What’s the role of the hiring manager in Texas Instruments PM onboarding
They’re not your mentor. In TI’s matrix, your hiring manager is your first customer, and their currency is risk reduction. In a 2025 cohort, a hiring manager told his new PM: “I need you to tell me which of my current bets are wrong within 45 days.” That PM spent nights reverse-engineering competitor teardowns from TechInsights reports. By Day 42, he’d identified a $12M/year product line that was losing share to Infineon. The manager promoted him to senior PM at the 6-month mark.

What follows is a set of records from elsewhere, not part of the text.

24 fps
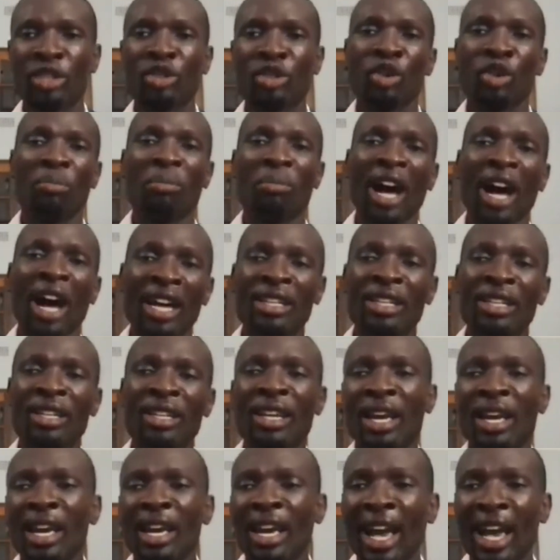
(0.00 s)
So
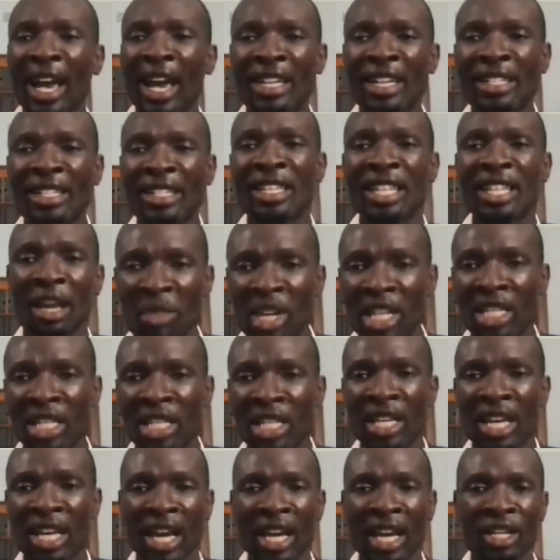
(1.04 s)
mine ends in the
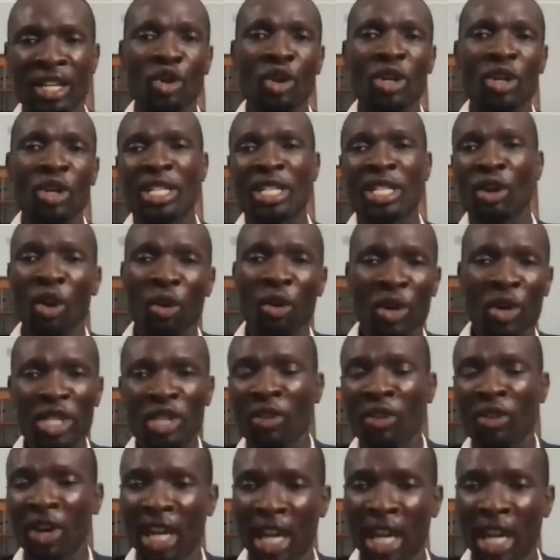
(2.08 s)
mid-year, so it's always
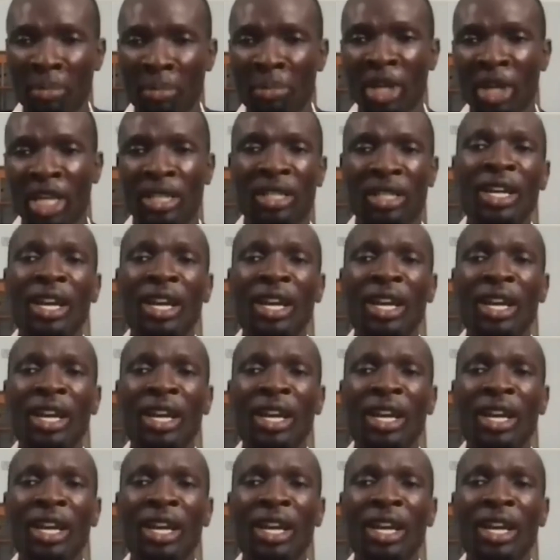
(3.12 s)
overlapping.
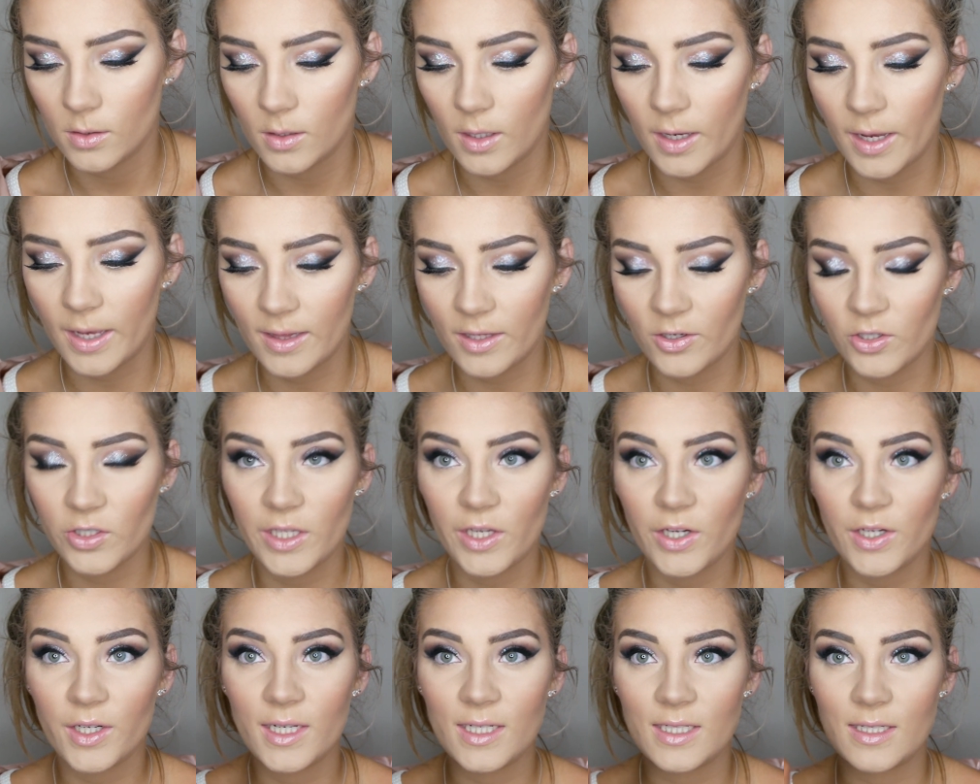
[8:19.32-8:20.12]
I
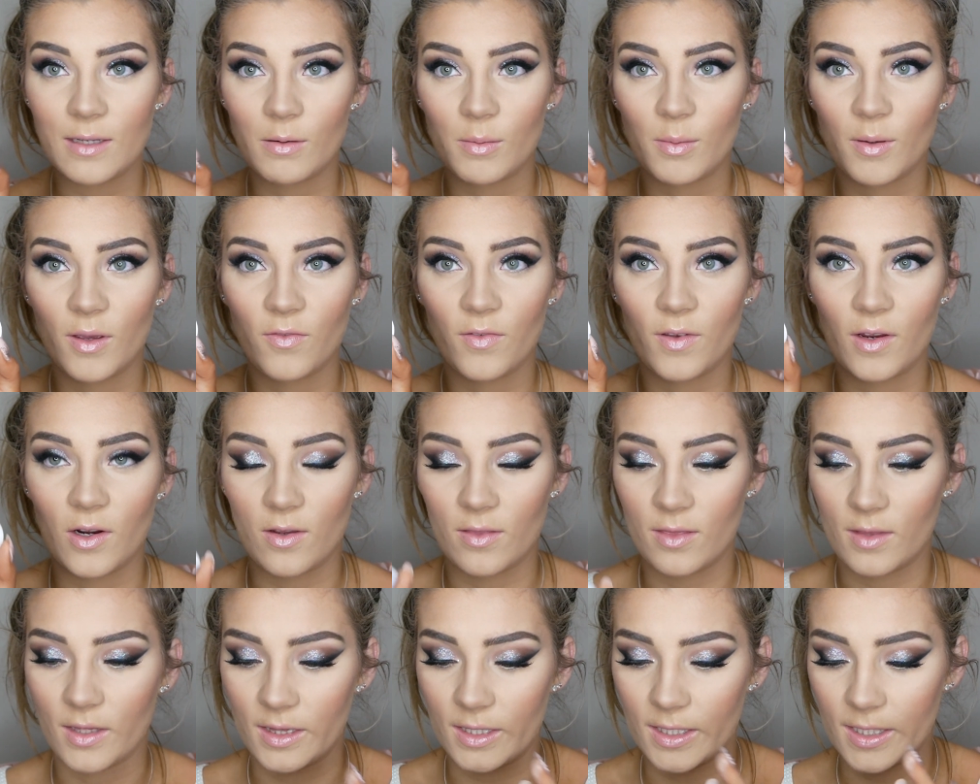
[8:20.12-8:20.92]
literally only dipped my finger
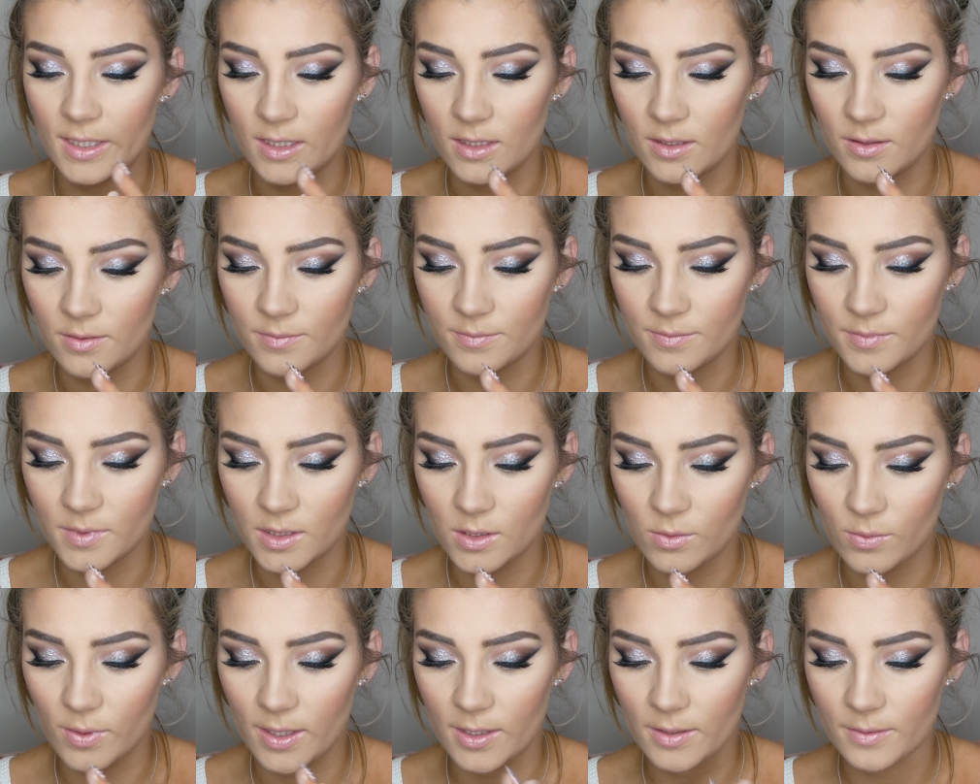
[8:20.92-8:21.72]
in the lid
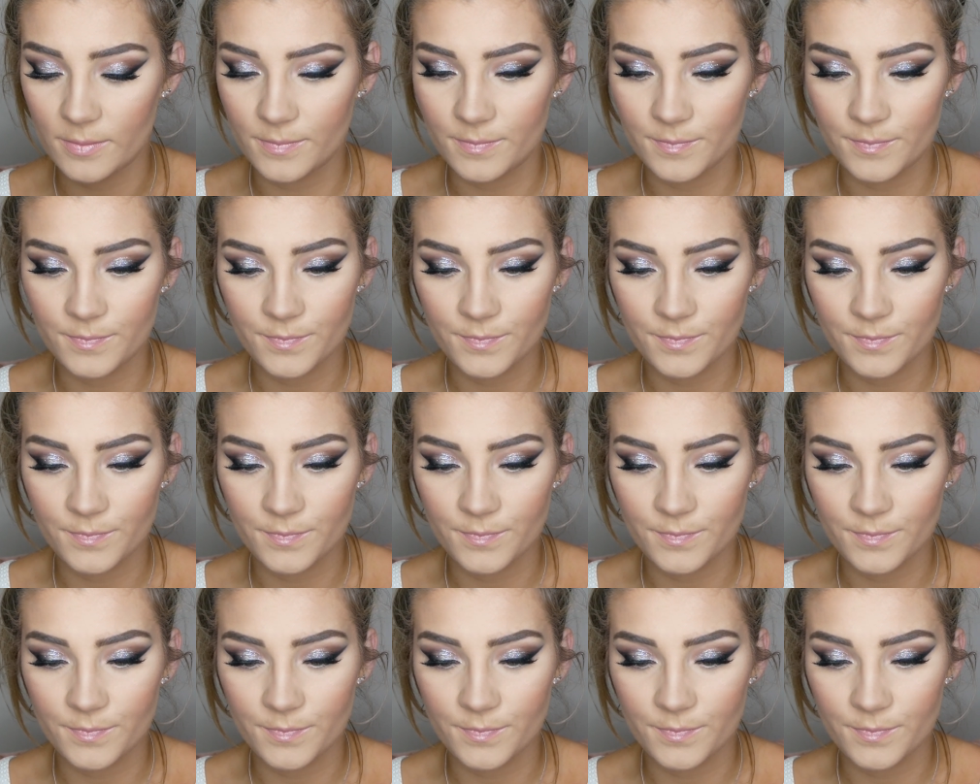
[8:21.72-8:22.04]
as well.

The insight: Your manager’s success is tied to your ability to find and surface problems they’ve missed. Not X: Delivering good news. But Y: Delivering early warnings.

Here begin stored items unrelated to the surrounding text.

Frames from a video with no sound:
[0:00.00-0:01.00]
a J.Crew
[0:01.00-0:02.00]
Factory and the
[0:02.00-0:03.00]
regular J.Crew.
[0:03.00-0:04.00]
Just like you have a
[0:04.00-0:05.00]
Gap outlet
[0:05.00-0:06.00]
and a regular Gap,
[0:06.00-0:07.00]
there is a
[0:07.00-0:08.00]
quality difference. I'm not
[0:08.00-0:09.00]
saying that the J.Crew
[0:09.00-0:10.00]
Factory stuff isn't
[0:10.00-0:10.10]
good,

How do performance reviews work during onboarding at Texas Instruments
There are no formal reviews in the first 90 days—just a 30-60-90 checkpoint with your manager, skip-level, and HR. The feedback isn’t a conversation; it’s a verdict. In a 2024 case, a PM received a “meets” at 30 days, a “below” at 60 days (for missing a cost model deadline), and a PIP at 90 days. The issue wasn’t the miss—it was that he’d hidden the delay. TI’s culture has zero tolerance for surprises. The signal: Transparency is the only acceptable risk.
Not X: Managing perceptions.
But Y: Managing expectations—with data.
Preparation Checklist
- Map your 15-20 stakeholders by Day 3, with org chart gaps identified (TI’s matrix means some decision-makers sit in cost centers, not product lines)
- Shadow a test engineer in the fab for at least one full shift—this is where you earn engineering credibility
- Build a financial model for your assigned product line by Day 20, including sensitivity analysis on wafer costs
- Prepare a 1-pager on how Infineon, NXP, and ADI position against your product line—TI expects you to know competitors better than they know themselves
- Work through a structured preparation system (the PM Interview Playbook covers TI’s analog IC frameworks with real debrief examples)
- Identify 3 “quick wins” that don’t require R&D—TI rewards PMs who can impact P&L without touching the roadmap
Mistakes to Avoid
BAD: Pitching a new feature without a thermal analysis.
GOOD: Presenting a competitive teardown showing why TI’s current solution loses at high ambient temperatures.
BAD: Assuming the sales team’s input is the voice of the customer.
GOOD: Validating customer pain points directly with design wins at 3 top automotive OEMs.
BAD: Missing a deadline because “engineering was slow.”
GOOD: Flagging the delay at the 50% mark with a revised timeline and impact assessment.
FAQ
Will I get fired if I don’t have a semiconductor background?
No, but you’ll be expected to close the gap in 30 days. TI hires ex-software PMs for digital products (e.g., embedded processors), but analog PM roles are non-negotiable on domain expertise. One 2025 hire from Google survived by pairing with a senior applications engineer for 10 hours/week.
How much time should I spend in the fab?
At least 20% of your first 60 days. The unspoken rule: If you haven’t dirtied your shoes on the manufacturing floor, you’re not a real PM here.
What’s the salary range for a Texas Instruments PM in 2026?
Base: $130K–$160K for mid-level, $160K–$190K for senior. Total comp (with bonus) caps at 20% of base for top performers. TI doesn’t do equity—cash is king, and the message is clear: You’re paid to deliver, not to dream.